Num estudo recente, a equipa comparou diferentes zonas da Grande Barreira de Coral com níveis distintos de restrições à pesca — áreas de proteção total (onde a pesca é proibida), zonas com pesca limitada e zonas sem restrições. Os resultados mostram que, nas áreas de proteção total, a probabilidade de as estrelas-do-mar serem predadas é 3,6 vezes superior à registada em zonas onde a pesca é permitida e 2,8 vezes superior em comparação com áreas de pesca limitada.
Segundo os investigadores, esta diferença está fortemente associada à presença de uma única espécie predadora: o Lethrinus nebulosus. Esta espécie apresenta uma biomassa 6,3 vezes maior nas áreas sem pesca do que nas zonas exploradas, aumentando significativamente a pressão predatória sobre a estrela-do-mar-coroa-de-espinhos.

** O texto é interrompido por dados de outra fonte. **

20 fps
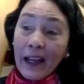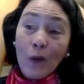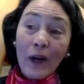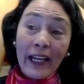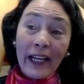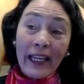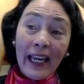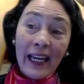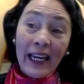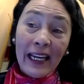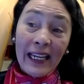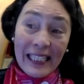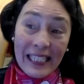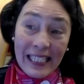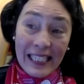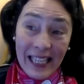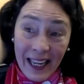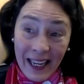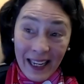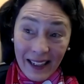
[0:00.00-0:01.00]
I can
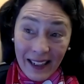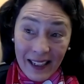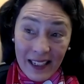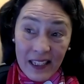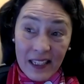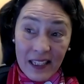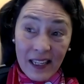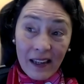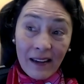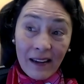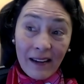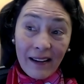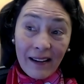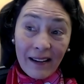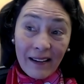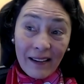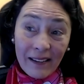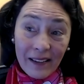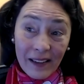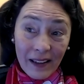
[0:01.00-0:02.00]
say is uh,
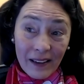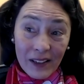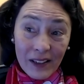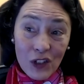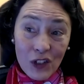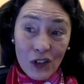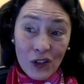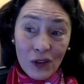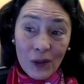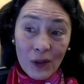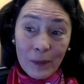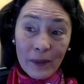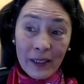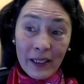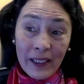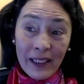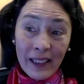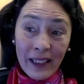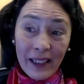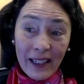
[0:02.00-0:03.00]

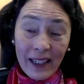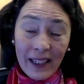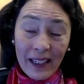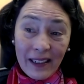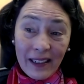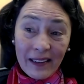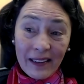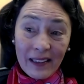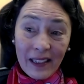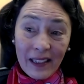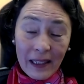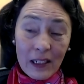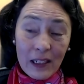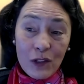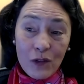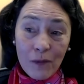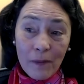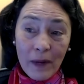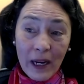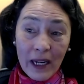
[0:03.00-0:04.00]
Germany, and at least
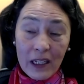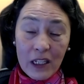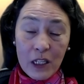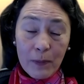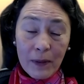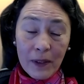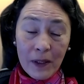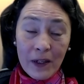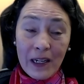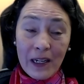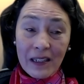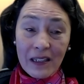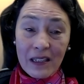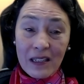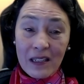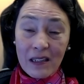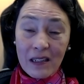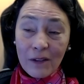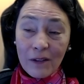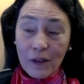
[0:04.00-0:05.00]
from my experience
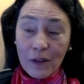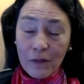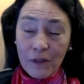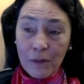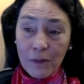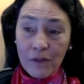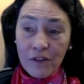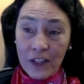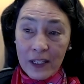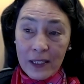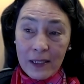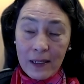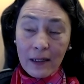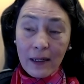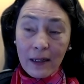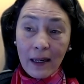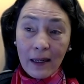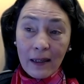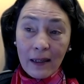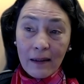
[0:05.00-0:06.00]
of
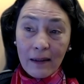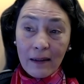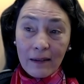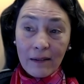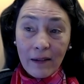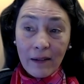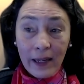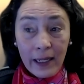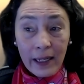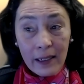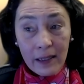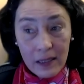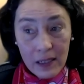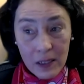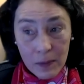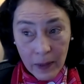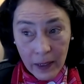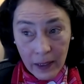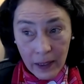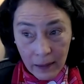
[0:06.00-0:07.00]
visiting, granted it's
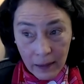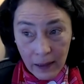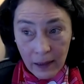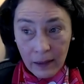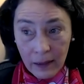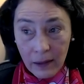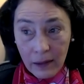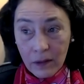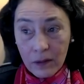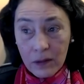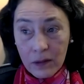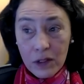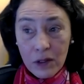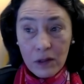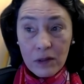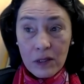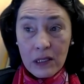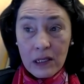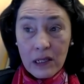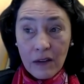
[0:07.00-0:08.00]
been a year or so
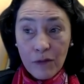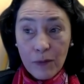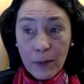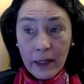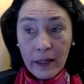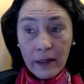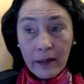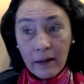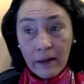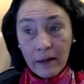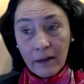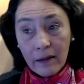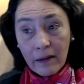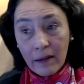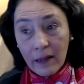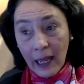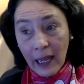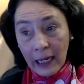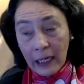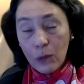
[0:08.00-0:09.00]
since I've been
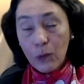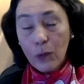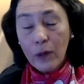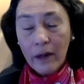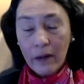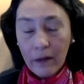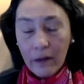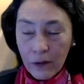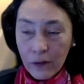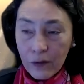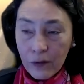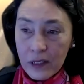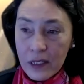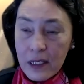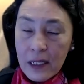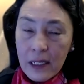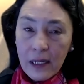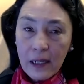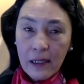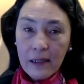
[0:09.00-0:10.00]
anywhere
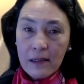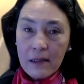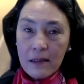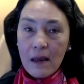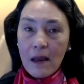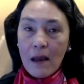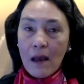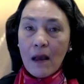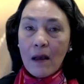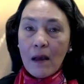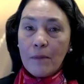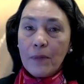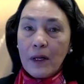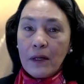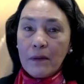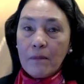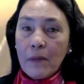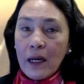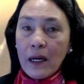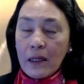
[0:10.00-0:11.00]
overseas,
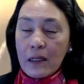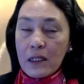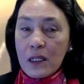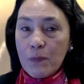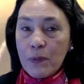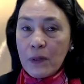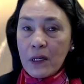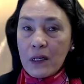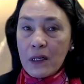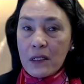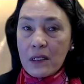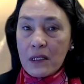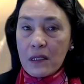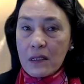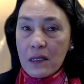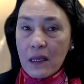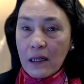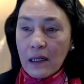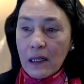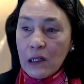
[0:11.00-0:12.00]
but my experience is
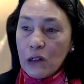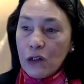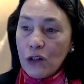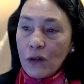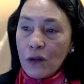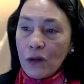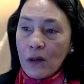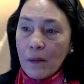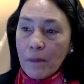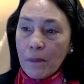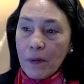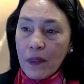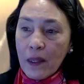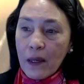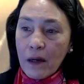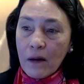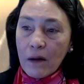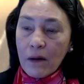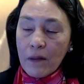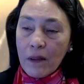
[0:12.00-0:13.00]
that in Europe,
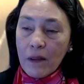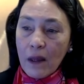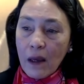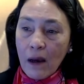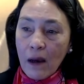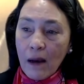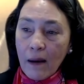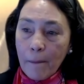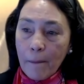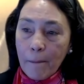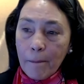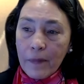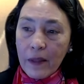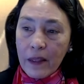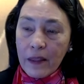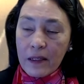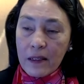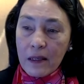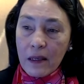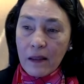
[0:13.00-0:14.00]
there um,
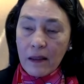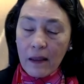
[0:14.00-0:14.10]
theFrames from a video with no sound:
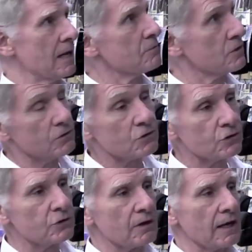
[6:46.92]
an absolute
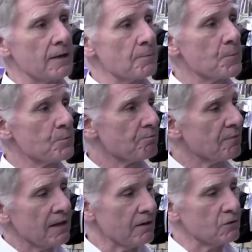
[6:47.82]
true claim,
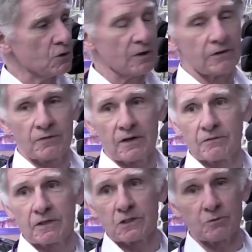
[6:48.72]
and for
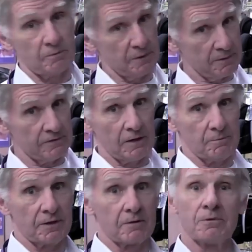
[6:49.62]
25 years we've been
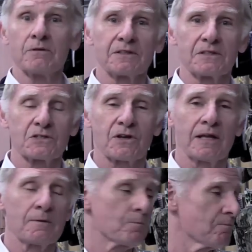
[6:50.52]
developing and building this
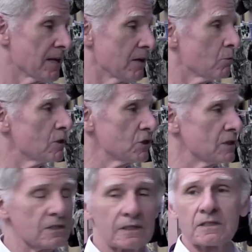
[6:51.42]
claim, which
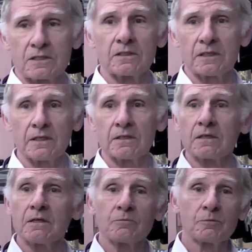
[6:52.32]
is it is indeed
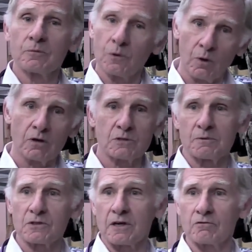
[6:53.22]
the world's
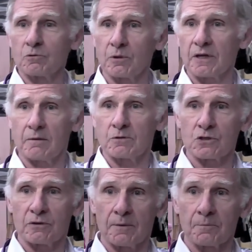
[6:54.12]
most comfortable camera
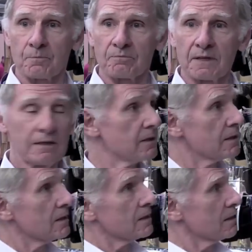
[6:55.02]
strap.
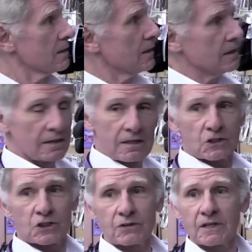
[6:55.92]
In a
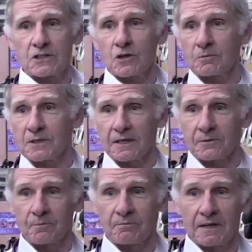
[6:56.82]
nutshell, that's Optec.
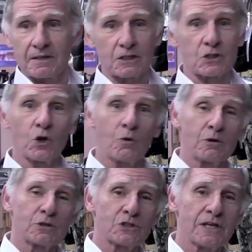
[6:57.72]
There's a lot
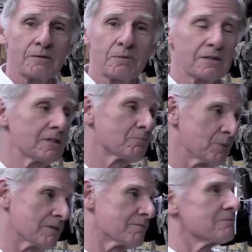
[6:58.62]
more to say about it,
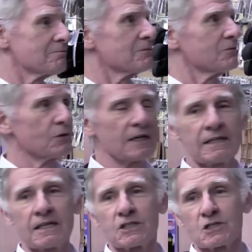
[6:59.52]
but
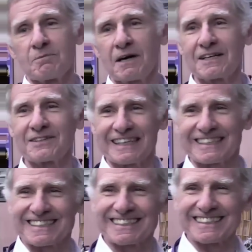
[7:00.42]
really they're just minor
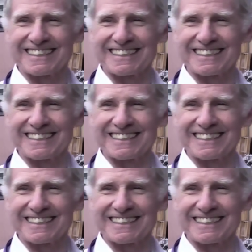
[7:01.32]
things.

A estrela-do-mar-coroa-de-espinhos é considerada uma das principais ameaças naturais aos recifes de coral, alimentando-se diretamente do coral vivo e contribuindo para a degradação dos ecossistemas marinhos. Os surtos populacionais desta espécie têm sido associados, até agora, sobretudo a fatores como o aumento de nutrientes nas águas costeiras e as alterações climáticas.
Os autores do estudo defendem que os resultados reforçam a importância das áreas marinhas protegidas e do papel dos grandes peixes predadores no equilíbrio dos ecossistemas dos recifes. A redução dessas espécies, causada pela pesca excessiva, poderá estar a remover um controlo natural essencial sobre populações destrutivas para o coral.
A investigação acrescenta novos argumentos ao debate sobre a gestão sustentável da pesca e a conservação dos recifes, sublinhando que proteger os predadores pode ser tão importante como intervir diretamente no controlo das estrelas-do-mar.